Where on the spectrum from tragedy to farce are we when we see the same images of upturned cars floating in floodwaters, of desperate people awaiting rescue on rooftops, in so many cities around the world?
Comment: In 1936, as Hitler's Germany geared up for war, Winston Churchill railed against the comparatively poor state of the British military.
"The era of procrastination, of half measures, of soothing and baffling expedients, of delays, is coming to its close. In its place, we are entering a period of consequences," he said in a fiery speech in Parliament.
Of course, at this time, Europe was not yet on the eve of war. Still, Churchill had the foresight to warn against what was to come.
James Shaw invoked that same phrase in Parliament on Tuesday, describing the devastating Cyclone Gabrielle as "an even more significant challenge" than the Auckland floods, which were themselves at the time "our worst climate-related disaster in this country".
He's not the first person to call up Churchill's prescient warning and apply it to this century's "gathering storm" either.
In An Inconvenient Truth in 2006, former US Vice President Al Gore quoted Churchill's foreboding prediction of "a period of consequences".
How are we still reaching for the same metaphors to describe the same problem? Why does it feel like so little has changed?
In the documentary, Gore turns to Churchill after describing the ways in which climate change will make hurricanes - the Atlantic version of cyclones - more intense. He points to Hurricane Katrina, which killed more than 1000 people and turned into the costliest-ever tropical storm.
"There had been warnings that hurricanes would get stronger. There were warnings that this hurricane, days before it hit, would breach the levies and cause the kind of damage that it ultimately did cause. And one question that we, as a people, need to decide is how we react when we hear warnings from the leading scientists in the world," Gore said.
Cyclone Gabrielle wasn't a surprise either. And while we were as prepared as we could be for its landfall, we are not prepared for the progression of ever more intense and ever more frequent tropical storms which will come in its wake over the coming years and decades.
Karl Marx wrote, paraphrasing Hegel, that history repeats itself, "the first time as tragedy, the second time as farce". But what about the third time? The fourth or fifth? Where on the spectrum from tragedy to farce are we when we see the same images of upturned cars floating in floodwaters, of desperate people awaiting rescue on rooftops, in so many cities all around the world?
We are in a period of consequences precisely because we have ignored decades of warnings about the impact of burning fossil fuels and the need to prepare our societies for a changing climate.
More than 30 years ago, the world committed to act on climate change. In the intervening time, annual global emissions have risen 60 percent.
New Zealand isn't exempt from this problem. Our emissions are a third higher than they were in 1990.
At the same time, the Intergovernmental Panel on Climate Change reported last year "gaps exist between current levels of adaptation and levels needed to respond to impacts and reduce climate risks".
We have done nothing to get at the root cause of climate change and done far too little to protect against its effects.

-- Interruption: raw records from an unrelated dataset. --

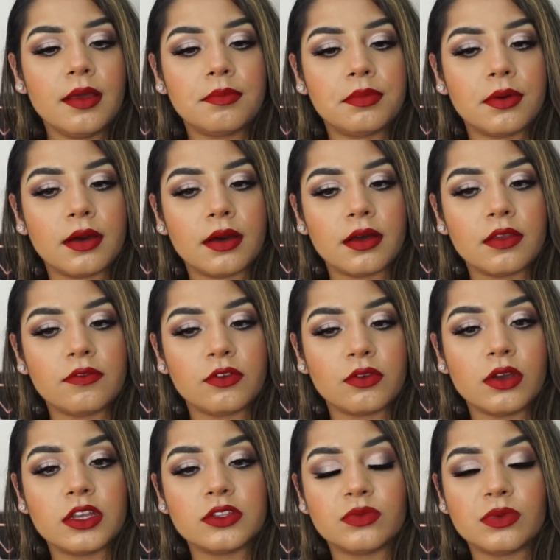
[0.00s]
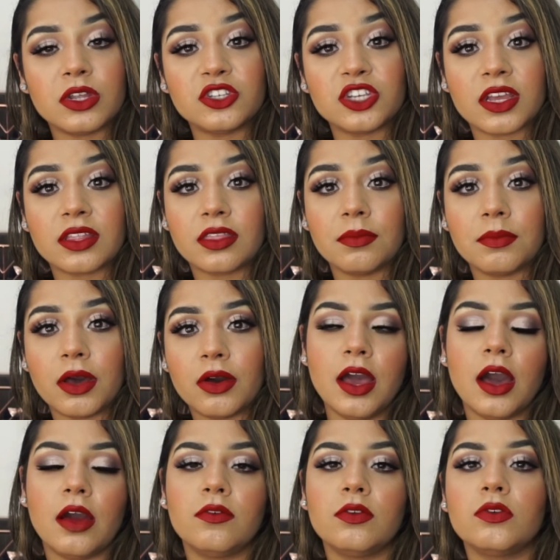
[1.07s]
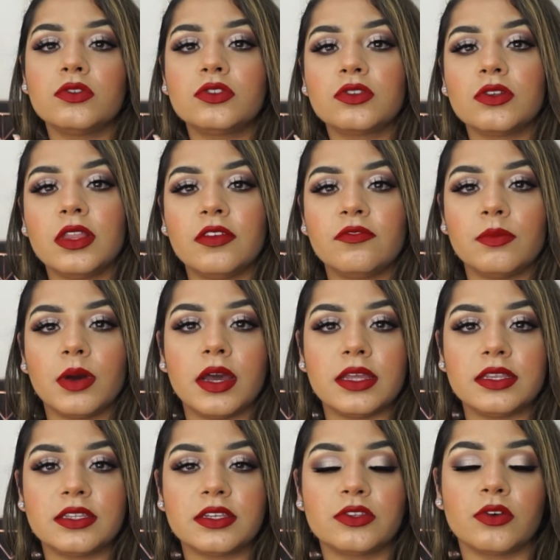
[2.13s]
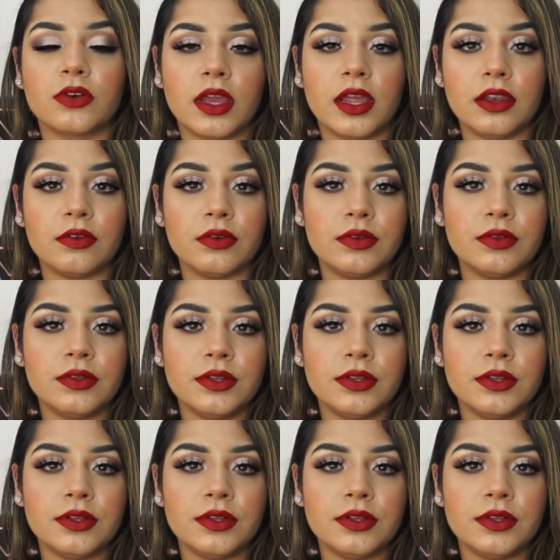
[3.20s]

But if you guys want to check them out, I will also leave my TikTok handleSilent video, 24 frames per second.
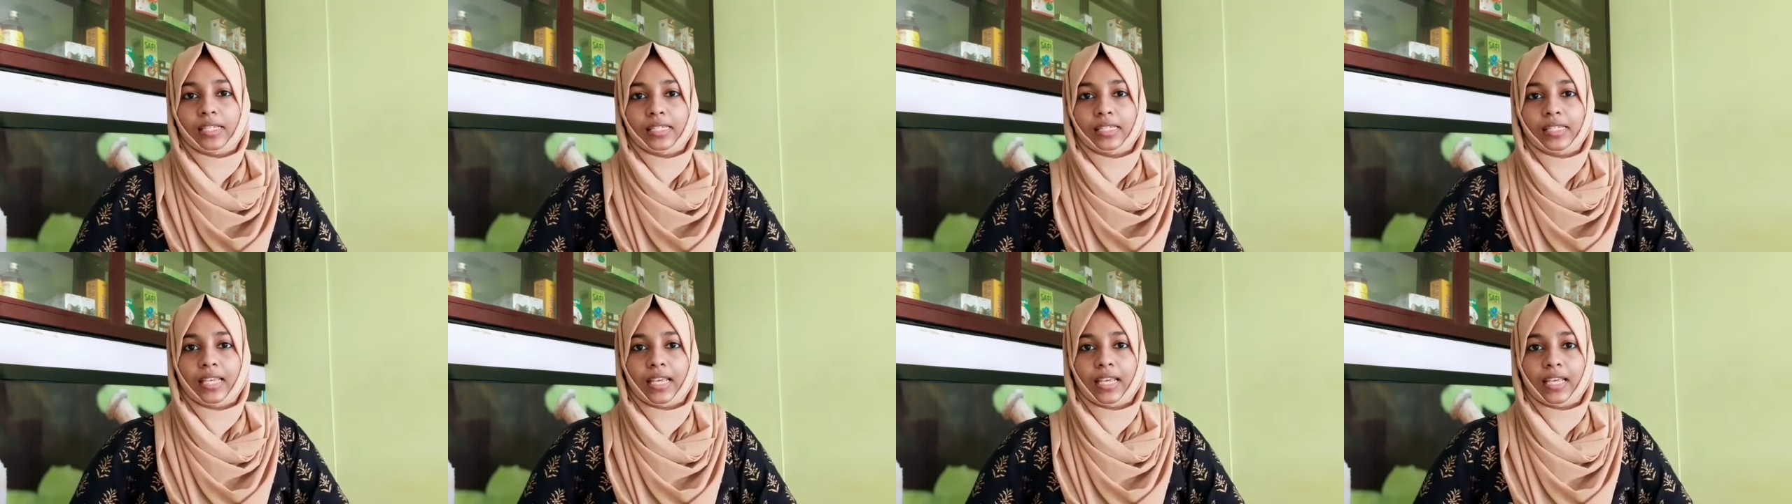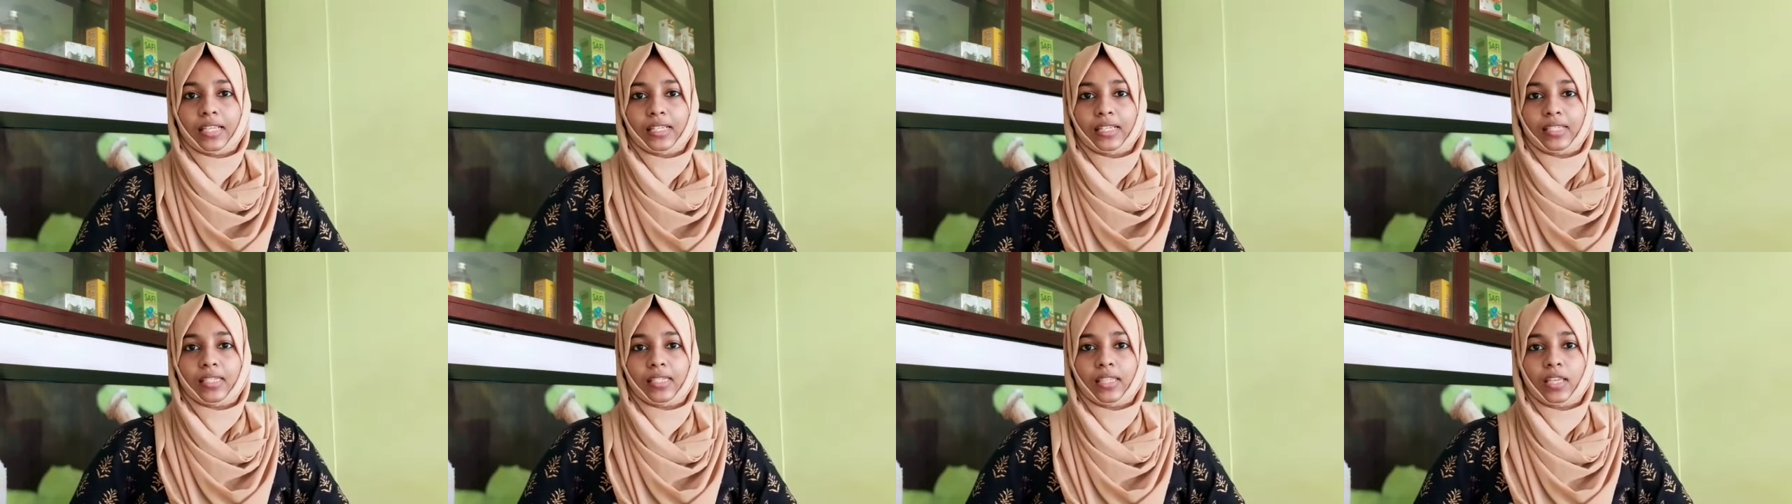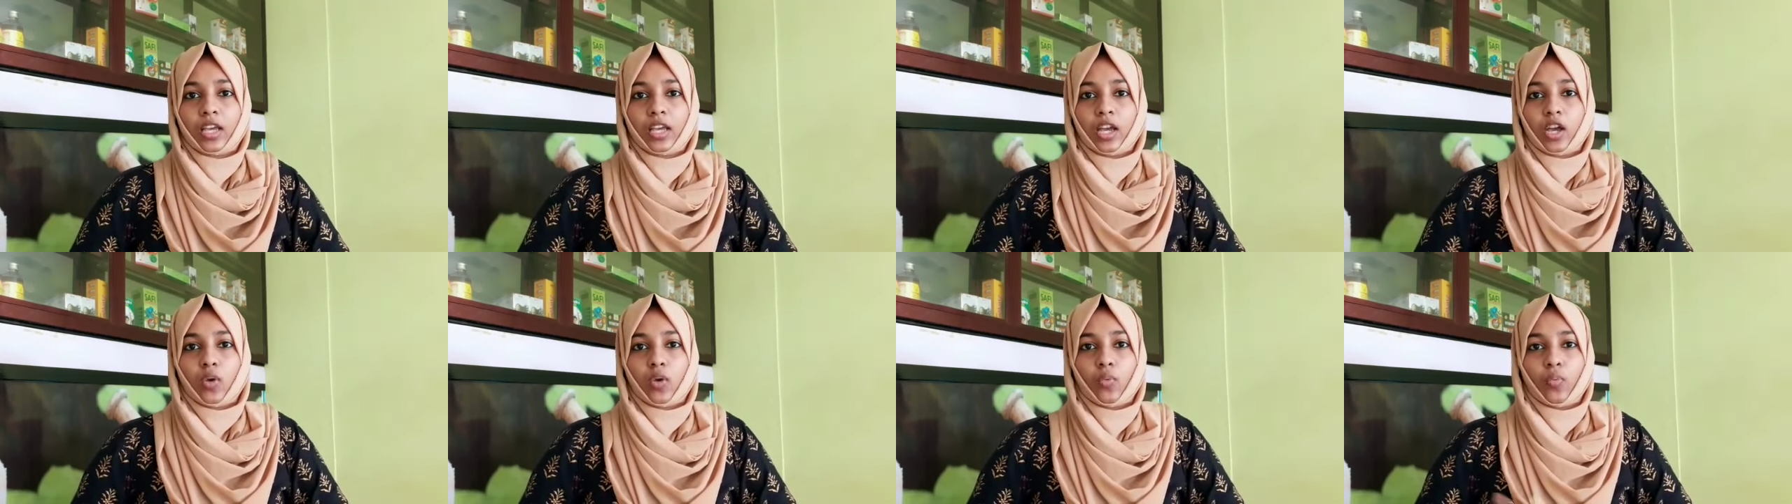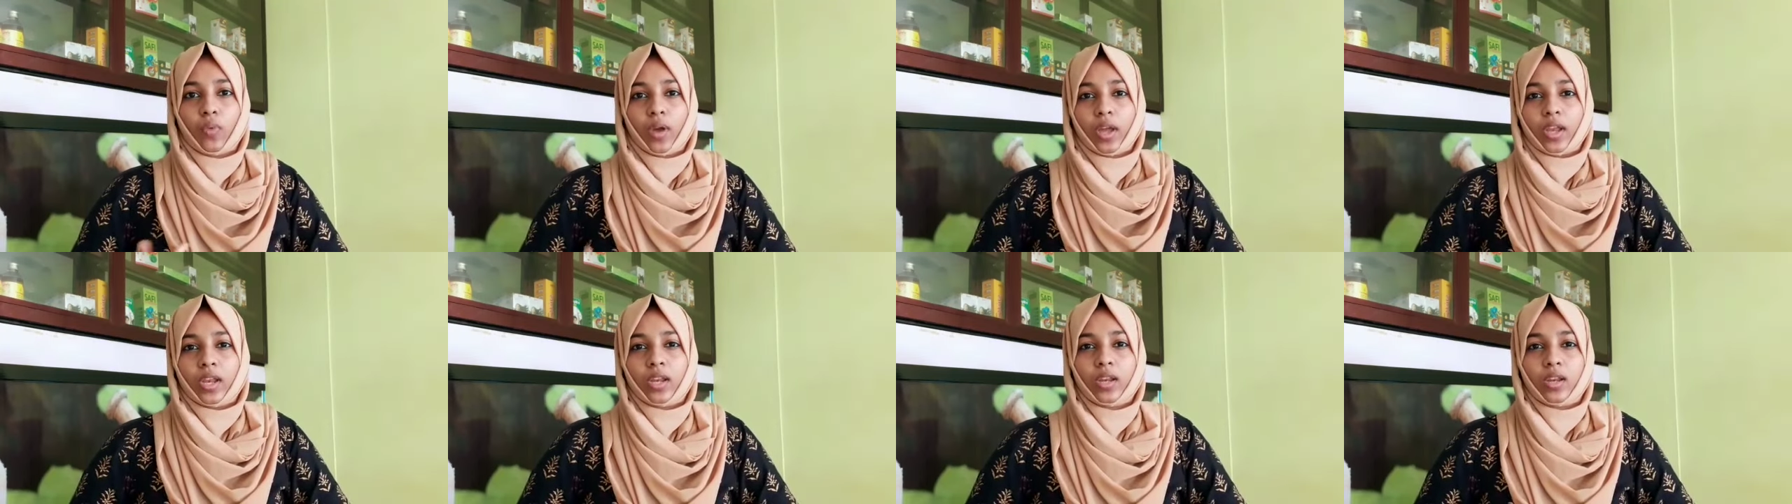Sixth,
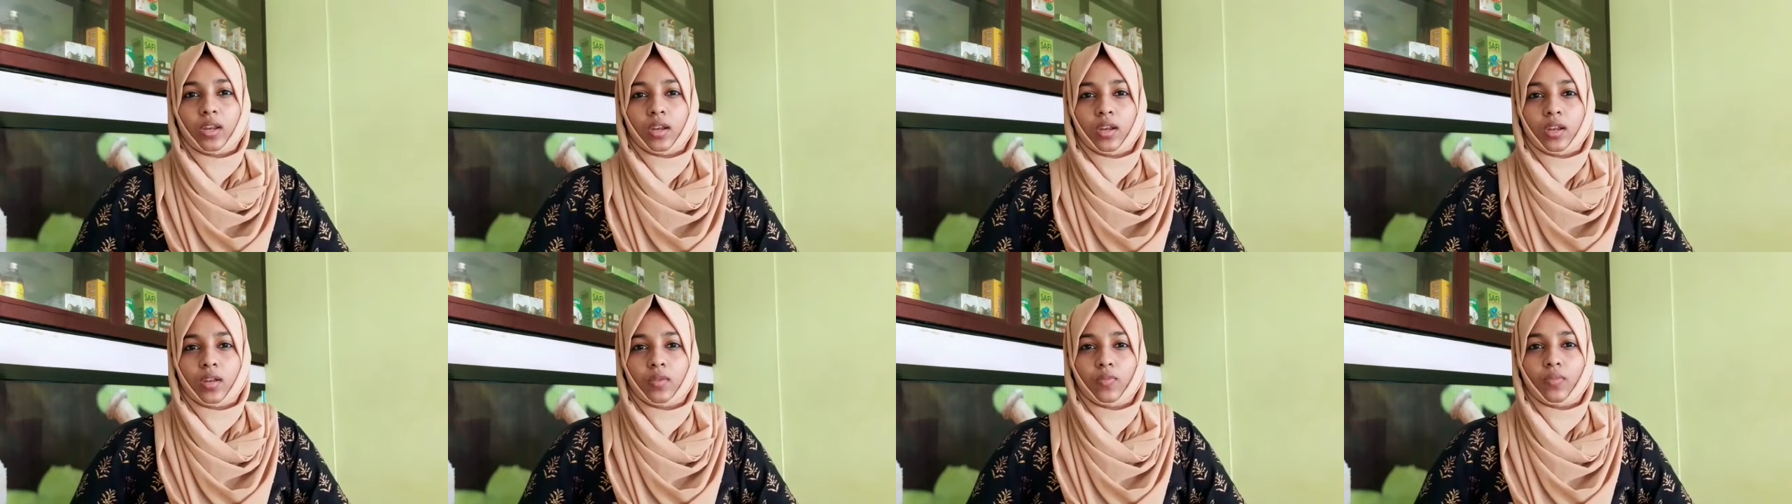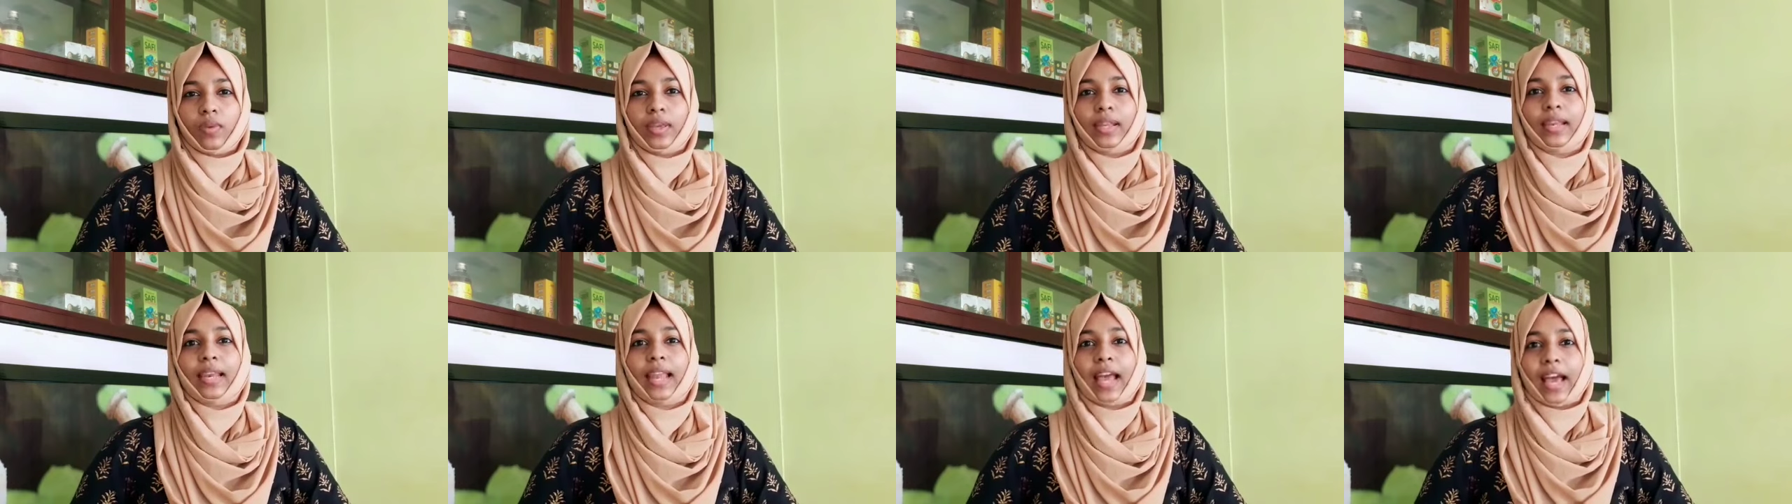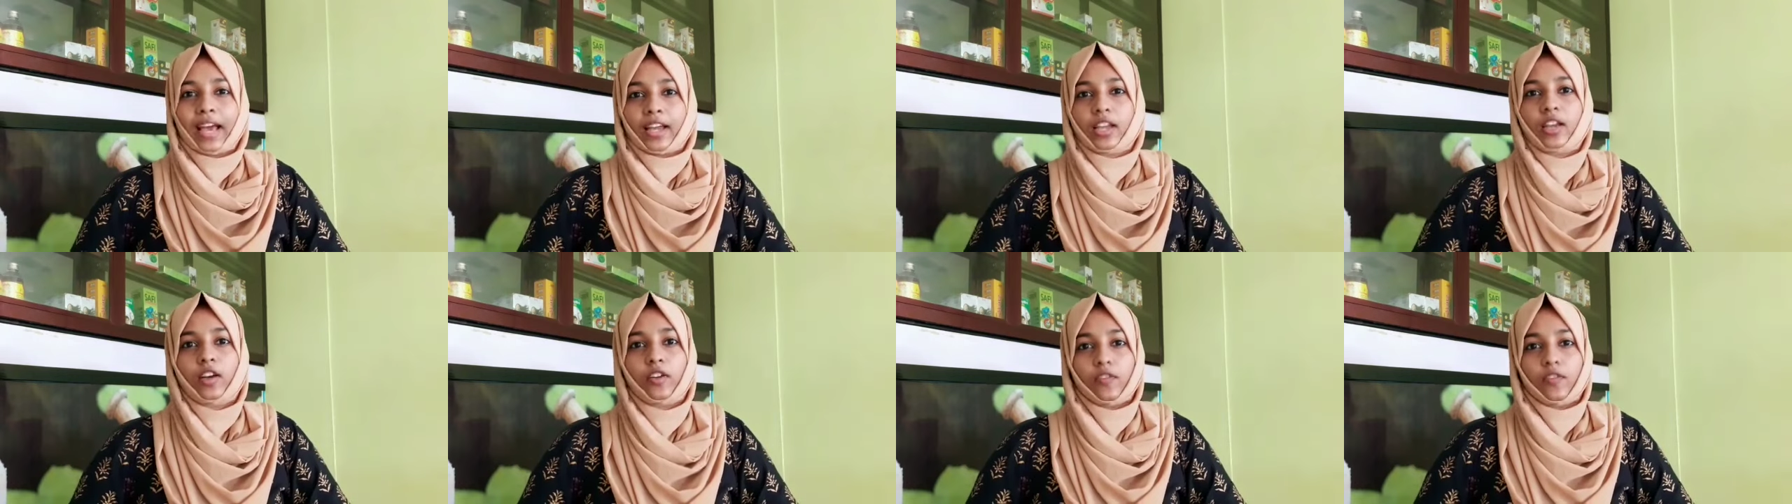when we lack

People on Twitter have a shorter, more vulgar summary of Churchill's quote: F**k around and find out.
Right now, we're in the "find out" stage.
This isn't to say that every individual bears responsibility for the devastation of the cyclone, or the litany of climate catastrophes that have played out both here and abroad in recent years.
The climate crisis is a systemic problem, not an individual one. The "procrastination, the half measures, the soothing and baffling expedients, the delays" are the fault of those with the power to stop the pollution: Fossil fuel companies, their corporate clients and the politicians who have failed to rein them in.
These companies are continuing to make record profits by knowingly selling us the very thing that makes events like Gabrielle so much more likely and so much more extreme. They knew their products were poisoning the atmosphere as early as 1959 and they lied about it. Now, they pretend to support green solutions but leap at the chance to increase production of fossil fuels when the opportunity arises.
When we look at the ruin left in Gabrielle's wake, we should know it isn't simply the result of a capricious and arbitrary weather system. That's part of it, but an added edge of intensity is the result of conscious choices by people who have the power to act but choose not to.
It was a similar neglectful inaction which so disquieted Churchill all the way back in 1936. In a less-quoted part of the same speech, he went on to describe the two major surprises of the situation.
"The first has been the dangers that have so swiftly come upon us in a few years, and have been transforming our position and the whole outlook of the world," he said.
"Secondly, I have been staggered by the failure of the House of Commons to react effectively against those dangers. That, I am bound to say, I never expected. I never would have believed that we should have been allowed to go on getting into this plight, month by month and year by year, and that even the Government's own confessions of error have produced no concentration of Parliamentary opinion and force capable of lifting our efforts to the level of emergency.
"I say that unless the House resolves to find out the truth for itself, it will have committed an act of abdication of duty without parallel in its long history."
As the disastrous impacts of climate change continue to rack up, with no change in our response, we find ourselves witnessing a similar derelict inaction - an "abdication of duty without parallel".